» **Description of the task**:
From the line with "[00:15:05.20]" through the line with "[00:15:08.28]", repeat the entries verbatim, both end lines included, and add nothing.

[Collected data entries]

# # # # # # #

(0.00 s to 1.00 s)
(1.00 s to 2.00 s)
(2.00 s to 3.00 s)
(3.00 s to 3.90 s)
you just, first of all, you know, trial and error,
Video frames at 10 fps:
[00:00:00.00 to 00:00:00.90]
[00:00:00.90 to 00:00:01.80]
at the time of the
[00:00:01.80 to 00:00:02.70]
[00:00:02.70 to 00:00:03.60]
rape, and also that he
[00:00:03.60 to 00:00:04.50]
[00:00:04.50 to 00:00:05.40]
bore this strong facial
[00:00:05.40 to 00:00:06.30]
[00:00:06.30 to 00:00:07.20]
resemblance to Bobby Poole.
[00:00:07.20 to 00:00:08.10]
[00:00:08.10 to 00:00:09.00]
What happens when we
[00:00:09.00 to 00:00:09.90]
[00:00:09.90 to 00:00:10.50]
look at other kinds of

# # # # # # #

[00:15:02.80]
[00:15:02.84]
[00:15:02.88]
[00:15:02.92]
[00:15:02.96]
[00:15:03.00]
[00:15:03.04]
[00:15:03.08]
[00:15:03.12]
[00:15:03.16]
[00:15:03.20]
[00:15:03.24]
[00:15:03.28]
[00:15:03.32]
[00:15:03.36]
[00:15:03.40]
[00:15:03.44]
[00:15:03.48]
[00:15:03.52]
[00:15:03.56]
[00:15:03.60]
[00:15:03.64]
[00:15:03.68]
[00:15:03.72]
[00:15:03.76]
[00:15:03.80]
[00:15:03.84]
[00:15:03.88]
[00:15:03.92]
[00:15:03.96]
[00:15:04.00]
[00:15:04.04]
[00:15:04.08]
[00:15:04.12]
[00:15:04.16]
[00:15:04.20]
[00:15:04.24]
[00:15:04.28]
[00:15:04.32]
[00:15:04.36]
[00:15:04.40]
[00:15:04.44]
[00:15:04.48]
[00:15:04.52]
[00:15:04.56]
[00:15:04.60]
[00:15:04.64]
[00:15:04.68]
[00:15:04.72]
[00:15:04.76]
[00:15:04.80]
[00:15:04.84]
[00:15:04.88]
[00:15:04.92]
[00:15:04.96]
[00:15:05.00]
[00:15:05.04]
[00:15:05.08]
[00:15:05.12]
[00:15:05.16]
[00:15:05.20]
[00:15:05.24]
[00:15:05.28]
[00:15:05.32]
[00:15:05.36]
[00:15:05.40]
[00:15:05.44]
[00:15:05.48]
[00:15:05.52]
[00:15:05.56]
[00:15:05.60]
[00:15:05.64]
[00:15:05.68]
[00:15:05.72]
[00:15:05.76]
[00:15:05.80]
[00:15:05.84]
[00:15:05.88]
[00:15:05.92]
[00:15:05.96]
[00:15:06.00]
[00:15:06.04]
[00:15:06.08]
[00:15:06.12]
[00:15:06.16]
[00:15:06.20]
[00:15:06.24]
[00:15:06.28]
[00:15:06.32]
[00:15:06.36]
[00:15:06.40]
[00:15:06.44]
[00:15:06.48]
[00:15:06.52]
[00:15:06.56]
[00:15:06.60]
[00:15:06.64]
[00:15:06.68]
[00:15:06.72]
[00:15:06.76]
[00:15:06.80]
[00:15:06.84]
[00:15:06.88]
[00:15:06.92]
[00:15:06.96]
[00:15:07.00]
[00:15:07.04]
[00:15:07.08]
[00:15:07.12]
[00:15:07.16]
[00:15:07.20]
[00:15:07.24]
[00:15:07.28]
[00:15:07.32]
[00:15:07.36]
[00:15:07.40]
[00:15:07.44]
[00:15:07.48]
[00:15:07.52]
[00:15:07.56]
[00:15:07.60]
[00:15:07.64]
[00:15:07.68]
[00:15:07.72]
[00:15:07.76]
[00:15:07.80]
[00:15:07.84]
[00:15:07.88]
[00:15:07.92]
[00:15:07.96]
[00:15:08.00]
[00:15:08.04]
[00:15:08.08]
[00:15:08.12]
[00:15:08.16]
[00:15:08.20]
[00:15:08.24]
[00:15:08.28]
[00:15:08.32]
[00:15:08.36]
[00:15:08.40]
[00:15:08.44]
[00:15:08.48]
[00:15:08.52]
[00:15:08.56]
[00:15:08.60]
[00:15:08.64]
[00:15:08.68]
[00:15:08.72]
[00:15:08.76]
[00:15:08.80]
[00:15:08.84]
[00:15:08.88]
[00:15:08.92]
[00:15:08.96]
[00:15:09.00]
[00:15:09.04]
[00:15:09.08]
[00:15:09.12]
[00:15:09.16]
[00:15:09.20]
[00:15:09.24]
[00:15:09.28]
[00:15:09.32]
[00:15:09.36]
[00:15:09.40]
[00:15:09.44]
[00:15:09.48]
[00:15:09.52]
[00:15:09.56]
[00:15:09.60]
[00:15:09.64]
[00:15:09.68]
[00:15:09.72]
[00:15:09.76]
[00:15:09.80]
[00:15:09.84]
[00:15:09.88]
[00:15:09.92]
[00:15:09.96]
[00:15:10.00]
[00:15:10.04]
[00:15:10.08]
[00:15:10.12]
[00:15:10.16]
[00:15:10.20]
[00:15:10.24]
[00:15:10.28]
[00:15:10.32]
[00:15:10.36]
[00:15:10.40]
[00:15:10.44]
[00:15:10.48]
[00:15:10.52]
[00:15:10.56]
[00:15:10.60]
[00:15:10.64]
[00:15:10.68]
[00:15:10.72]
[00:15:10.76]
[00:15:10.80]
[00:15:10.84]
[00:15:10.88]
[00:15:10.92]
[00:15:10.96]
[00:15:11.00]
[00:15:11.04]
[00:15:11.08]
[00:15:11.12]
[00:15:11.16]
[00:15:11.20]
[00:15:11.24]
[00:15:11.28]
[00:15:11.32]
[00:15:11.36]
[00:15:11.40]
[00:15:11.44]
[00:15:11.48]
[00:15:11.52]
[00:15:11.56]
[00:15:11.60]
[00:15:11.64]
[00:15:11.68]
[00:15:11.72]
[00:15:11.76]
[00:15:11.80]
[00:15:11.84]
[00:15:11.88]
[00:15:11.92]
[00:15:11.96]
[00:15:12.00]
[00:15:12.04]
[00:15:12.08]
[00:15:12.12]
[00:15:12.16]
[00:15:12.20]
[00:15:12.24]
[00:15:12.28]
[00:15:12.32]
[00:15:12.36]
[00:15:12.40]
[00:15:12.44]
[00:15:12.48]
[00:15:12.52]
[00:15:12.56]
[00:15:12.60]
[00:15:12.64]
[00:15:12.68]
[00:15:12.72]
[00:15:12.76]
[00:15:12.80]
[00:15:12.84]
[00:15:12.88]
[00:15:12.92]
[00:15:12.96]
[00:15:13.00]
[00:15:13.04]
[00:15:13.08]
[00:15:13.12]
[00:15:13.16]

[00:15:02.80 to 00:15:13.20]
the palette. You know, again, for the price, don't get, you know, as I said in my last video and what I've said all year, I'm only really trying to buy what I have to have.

# # # # # # #

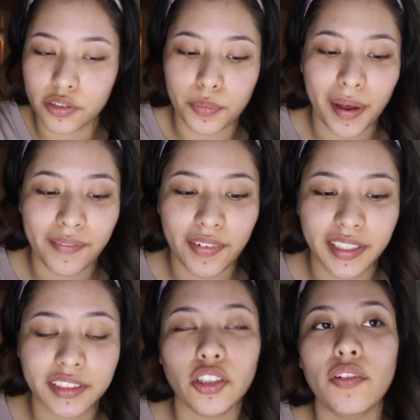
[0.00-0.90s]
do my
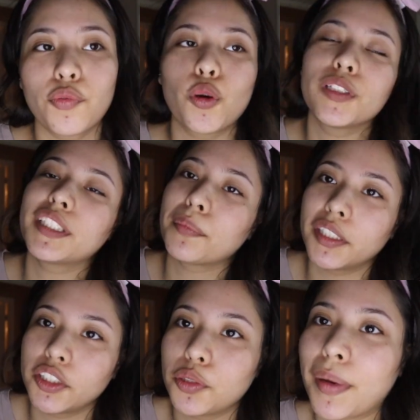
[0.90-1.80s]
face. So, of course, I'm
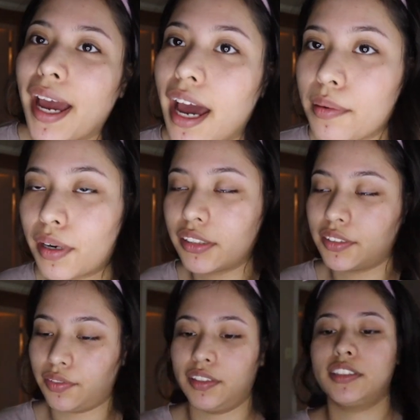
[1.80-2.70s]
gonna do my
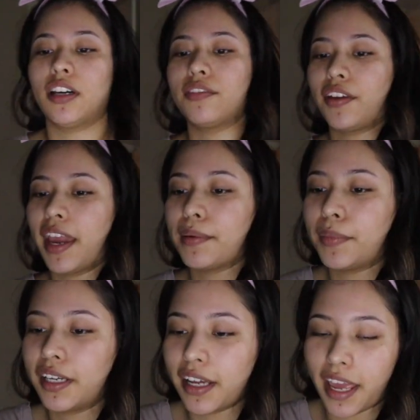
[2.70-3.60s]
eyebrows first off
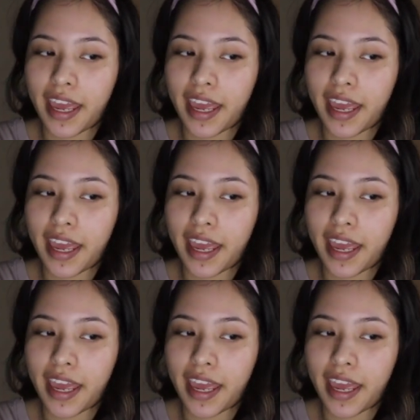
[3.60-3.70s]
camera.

# # # # # # #

» **Result for this exercise**:
[00:15:05.20]
[00:15:05.24]
[00:15:05.28]
[00:15:05.32]
[00:15:05.36]
[00:15:05.40]
[00:15:05.44]
[00:15:05.48]
[00:15:05.52]
[00:15:05.56]
[00:15:05.60]
[00:15:05.64]
[00:15:05.68]
[00:15:05.72]
[00:15:05.76]
[00:15:05.80]
[00:15:05.84]
[00:15:05.88]
[00:15:05.92]
[00:15:05.96]
[00:15:06.00]
[00:15:06.04]
[00:15:06.08]
[00:15:06.12]
[00:15:06.16]
[00:15:06.20]
[00:15:06.24]
[00:15:06.28]
[00:15:06.32]
[00:15:06.36]
[00:15:06.40]
[00:15:06.44]
[00:15:06.48]
[00:15:06.52]
[00:15:06.56]
[00:15:06.60]
[00:15:06.64]
[00:15:06.68]
[00:15:06.72]
[00:15:06.76]
[00:15:06.80]
[00:15:06.84]
[00:15:06.88]
[00:15:06.92]
[00:15:06.96]
[00:15:07.00]
[00:15:07.04]
[00:15:07.08]
[00:15:07.12]
[00:15:07.16]
[00:15:07.20]
[00:15:07.24]
[00:15:07.28]
[00:15:07.32]
[00:15:07.36]
[00:15:07.40]
[00:15:07.44]
[00:15:07.48]
[00:15:07.52]
[00:15:07.56]
[00:15:07.60]
[00:15:07.64]
[00:15:07.68]
[00:15:07.72]
[00:15:07.76]
[00:15:07.80]
[00:15:07.84]
[00:15:07.88]
[00:15:07.92]
[00:15:07.96]
[00:15:08.00]
[00:15:08.04]
[00:15:08.08]
[00:15:08.12]
[00:15:08.16]
[00:15:08.20]
[00:15:08.24]
[00:15:08.28]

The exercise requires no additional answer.